[Prompt] The task calls for every entry to be printed word for word, without the images.

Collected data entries
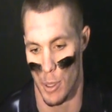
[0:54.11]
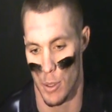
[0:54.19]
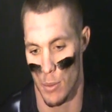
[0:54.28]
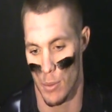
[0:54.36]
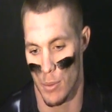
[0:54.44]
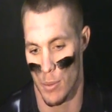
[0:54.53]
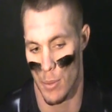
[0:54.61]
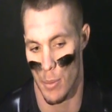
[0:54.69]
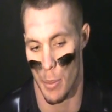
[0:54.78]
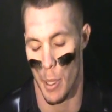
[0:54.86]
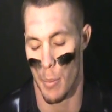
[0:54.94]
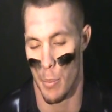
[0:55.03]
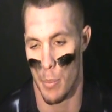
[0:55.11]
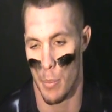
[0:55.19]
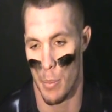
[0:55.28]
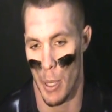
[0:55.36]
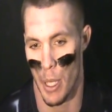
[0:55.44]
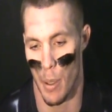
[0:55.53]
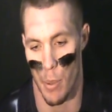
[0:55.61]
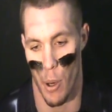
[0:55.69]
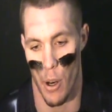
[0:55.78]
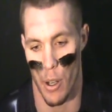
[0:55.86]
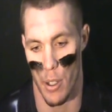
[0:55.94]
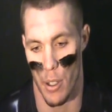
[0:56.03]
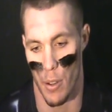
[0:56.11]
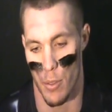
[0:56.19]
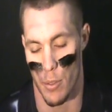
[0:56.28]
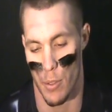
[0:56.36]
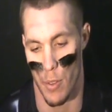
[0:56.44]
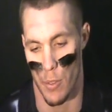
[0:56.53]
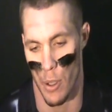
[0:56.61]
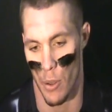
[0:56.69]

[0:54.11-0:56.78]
Just being a part of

[Answer section]
[0:54.11]
[0:54.19]
[0:54.28]
[0:54.36]
[0:54.44]
[0:54.53]
[0:54.61]
[0:54.69]
[0:54.78]
[0:54.86]
[0:54.94]
[0:55.03]
[0:55.11]
[0:55.19]
[0:55.28]
[0:55.36]
[0:55.44]
[0:55.53]
[0:55.61]
[0:55.69]
[0:55.78]
[0:55.86]
[0:55.94]
[0:56.03]
[0:56.11]
[0:56.19]
[0:56.28]
[0:56.36]
[0:56.44]
[0:56.53]
[0:56.61]
[0:56.69]

[0:54.11-0:56.78]
Just being a part of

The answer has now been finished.